Set the records down again in full, exactly as they are, apart from the images.

Stored data entries:
- - -
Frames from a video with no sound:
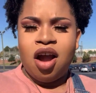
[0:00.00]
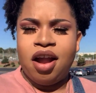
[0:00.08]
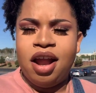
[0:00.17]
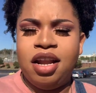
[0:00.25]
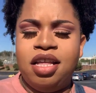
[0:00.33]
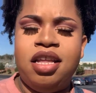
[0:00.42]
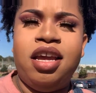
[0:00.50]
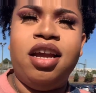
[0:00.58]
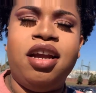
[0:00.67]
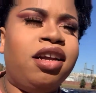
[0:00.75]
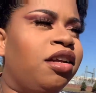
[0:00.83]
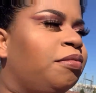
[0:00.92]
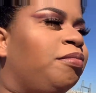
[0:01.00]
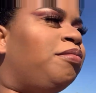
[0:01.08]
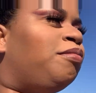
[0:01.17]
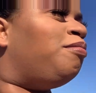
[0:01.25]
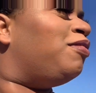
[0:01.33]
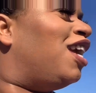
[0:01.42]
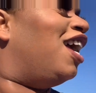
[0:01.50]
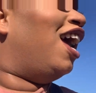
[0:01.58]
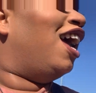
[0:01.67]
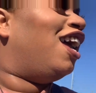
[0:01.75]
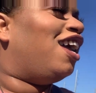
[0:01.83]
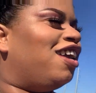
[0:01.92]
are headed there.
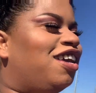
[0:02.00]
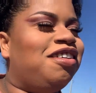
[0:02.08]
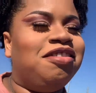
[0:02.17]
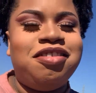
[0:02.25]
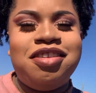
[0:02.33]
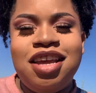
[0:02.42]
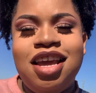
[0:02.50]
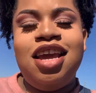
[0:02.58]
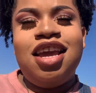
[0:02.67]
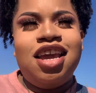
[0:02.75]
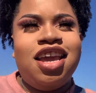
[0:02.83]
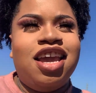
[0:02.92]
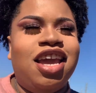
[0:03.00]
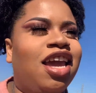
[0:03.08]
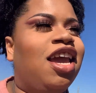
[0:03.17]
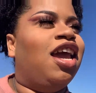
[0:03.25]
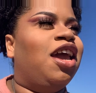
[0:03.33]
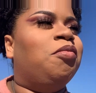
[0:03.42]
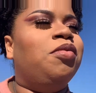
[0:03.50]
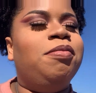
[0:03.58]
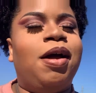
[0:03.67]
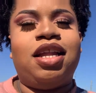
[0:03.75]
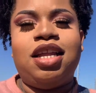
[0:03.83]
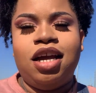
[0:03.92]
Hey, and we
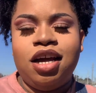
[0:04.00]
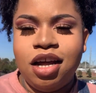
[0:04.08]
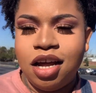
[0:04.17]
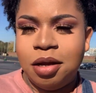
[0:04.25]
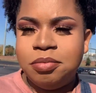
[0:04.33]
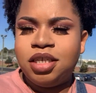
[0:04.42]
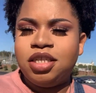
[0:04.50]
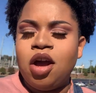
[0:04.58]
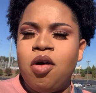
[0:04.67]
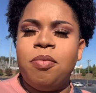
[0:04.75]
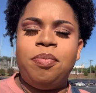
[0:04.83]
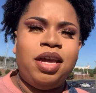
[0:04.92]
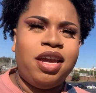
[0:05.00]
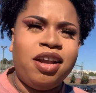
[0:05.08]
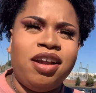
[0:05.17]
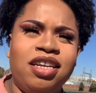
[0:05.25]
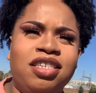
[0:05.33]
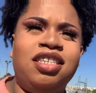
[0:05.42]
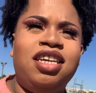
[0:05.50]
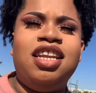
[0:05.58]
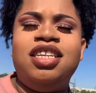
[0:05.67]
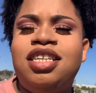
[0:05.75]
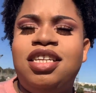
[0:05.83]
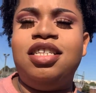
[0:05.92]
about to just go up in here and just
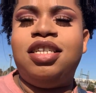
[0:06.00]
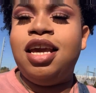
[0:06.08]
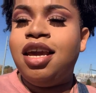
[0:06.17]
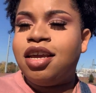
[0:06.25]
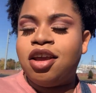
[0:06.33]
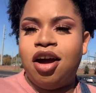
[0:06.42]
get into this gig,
- - -
#### Exercise solution
Frames from a video with no sound:
[0:00.00]
[0:00.08]
[0:00.17]
[0:00.25]
[0:00.33]
[0:00.42]
[0:00.50]
[0:00.58]
[0:00.67]
[0:00.75]
[0:00.83]
[0:00.92]
[0:01.00]
[0:01.08]
[0:01.17]
[0:01.25]
[0:01.33]
[0:01.42]
[0:01.50]
[0:01.58]
[0:01.67]
[0:01.75]
[0:01.83]
[0:01.92]
are headed there.
[0:02.00]
[0:02.08]
[0:02.17]
[0:02.25]
[0:02.33]
[0:02.42]
[0:02.50]
[0:02.58]
[0:02.67]
[0:02.75]
[0:02.83]
[0:02.92]
[0:03.00]
[0:03.08]
[0:03.17]
[0:03.25]
[0:03.33]
[0:03.42]
[0:03.50]
[0:03.58]
[0:03.67]
[0:03.75]
[0:03.83]
[0:03.92]
Hey, and we
[0:04.00]
[0:04.08]
[0:04.17]
[0:04.25]
[0:04.33]
[0:04.42]
[0:04.50]
[0:04.58]
[0:04.67]
[0:04.75]
[0:04.83]
[0:04.92]
[0:05.00]
[0:05.08]
[0:05.17]
[0:05.25]
[0:05.33]
[0:05.42]
[0:05.50]
[0:05.58]
[0:05.67]
[0:05.75]
[0:05.83]
[0:05.92]
about to just go up in here and just
[0:06.00]
[0:06.08]
[0:06.17]
[0:06.25]
[0:06.33]
[0:06.42]
get into this gig,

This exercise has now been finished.